Snowedon · 09/01/2025 15:14

@WorstBJever I didn't feel like I was offered support. Just a lot of condescending remarks and a slap on the wrist.

@snowflakelake sorry where the hell did you get from my op that Ive lied and ghosted them?! The ONE missed routine appointment was a genuine mistake, I would of been too ill to attend anyways. The lies?? Where is that exactly. I don't recall lying to anyone

OP posts:
Whoarethoseguys · 09/01/2025 15:15

It's her job we should be pleased that they are making sure noone is going under the radar. They don't know that you wouldn't put your baby at risk .
I have read a simple post about someone complaining about a health visitor calling. Professionals who deal with children can't win. They are critisised for checking on their clients and critisised when things go wrong when they haven't checked.

Crazycatlady79 · 09/01/2025 15:16

If you felt they were condescending etc, surely you challenged that there and then?

myplace · 09/01/2025 15:18

Thing is, you know you are ok. They don’t. You could be being coercively controlled, or lying in a diabetic coma.

Until they check, they don’t know. Of course you were fine and irritated so they were defensive.

justasking111 · 09/01/2025 15:19

There maybe something in the notes of a previous pregnancy that will have been noted for this pregnancy. They had my pregnancy notes going back 20 years.

allmycats · 09/01/2025 15:19

Just be happy that you are having medical professionals looking out for your unborn baby.

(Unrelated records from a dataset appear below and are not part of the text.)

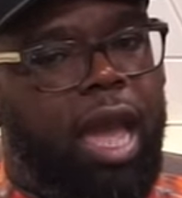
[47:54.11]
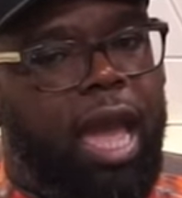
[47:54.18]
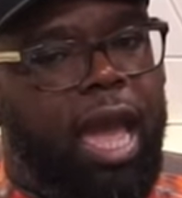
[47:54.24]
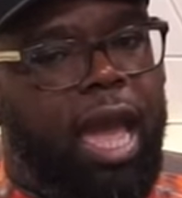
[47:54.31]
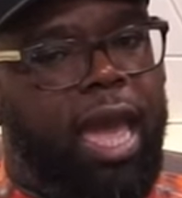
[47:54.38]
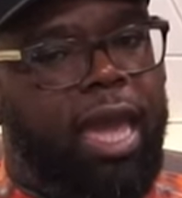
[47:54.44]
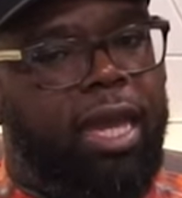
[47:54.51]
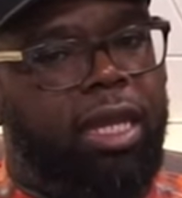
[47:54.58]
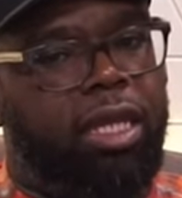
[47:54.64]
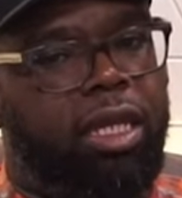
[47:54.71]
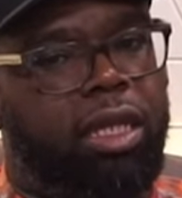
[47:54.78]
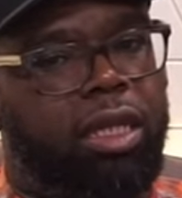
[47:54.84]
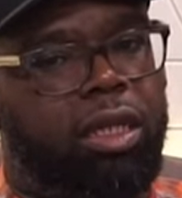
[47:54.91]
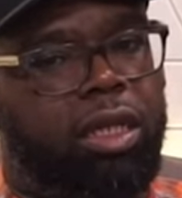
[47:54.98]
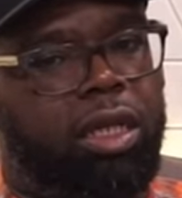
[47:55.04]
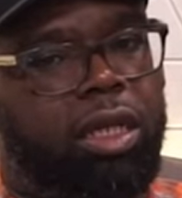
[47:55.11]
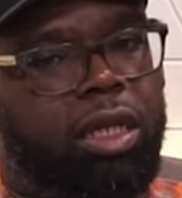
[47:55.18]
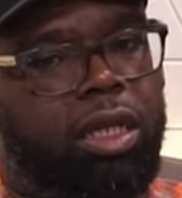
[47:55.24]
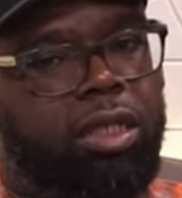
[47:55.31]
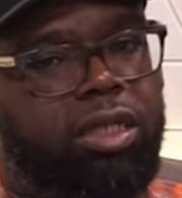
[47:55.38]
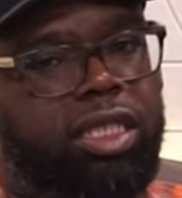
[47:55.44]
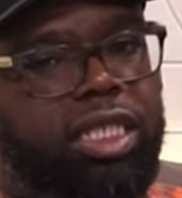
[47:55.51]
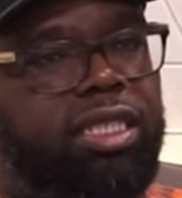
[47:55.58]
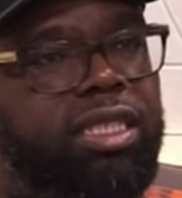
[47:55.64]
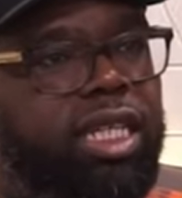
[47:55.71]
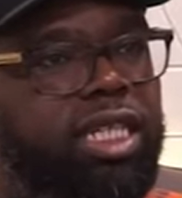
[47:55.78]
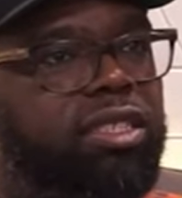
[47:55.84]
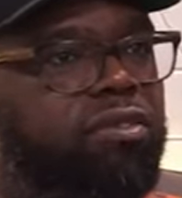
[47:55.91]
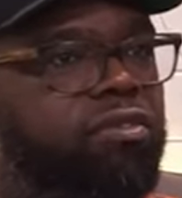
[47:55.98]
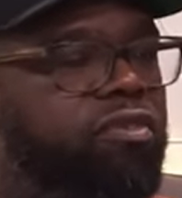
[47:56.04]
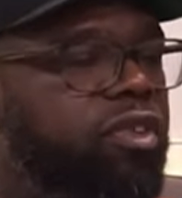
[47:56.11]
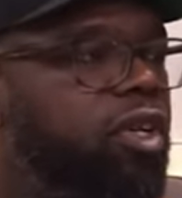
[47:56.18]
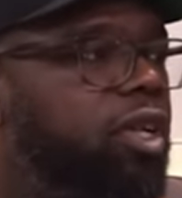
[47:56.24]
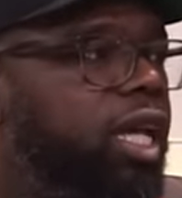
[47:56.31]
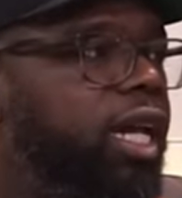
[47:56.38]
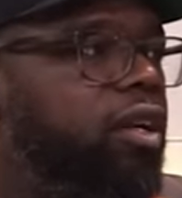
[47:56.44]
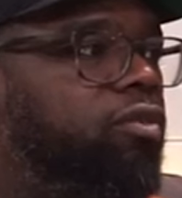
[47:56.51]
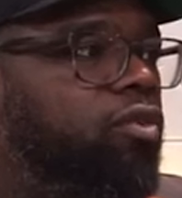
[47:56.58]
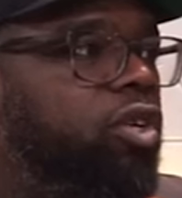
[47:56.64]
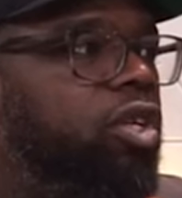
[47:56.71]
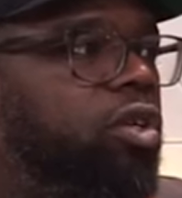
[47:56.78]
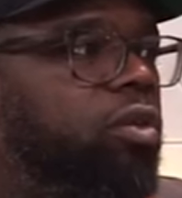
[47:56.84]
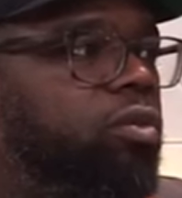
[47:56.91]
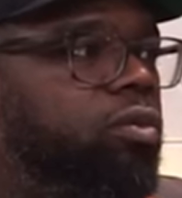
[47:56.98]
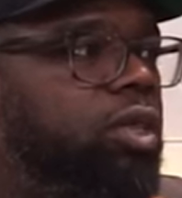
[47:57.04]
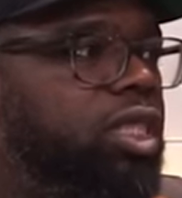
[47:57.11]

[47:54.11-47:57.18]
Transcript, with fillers: I, this doesn't feel like real.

Better too much checking than not enough.

snowflakelake · 09/01/2025 15:20

OP I'm saying moving forward lying and ghosting them wouldn't be sensible,
Going ahead I will tell everyone not to let anyone in or say I'm not home.
If you have an issue with the way you have been treated then raise it but avoiding them and getting your family to lie about where you are isn't mature behavior.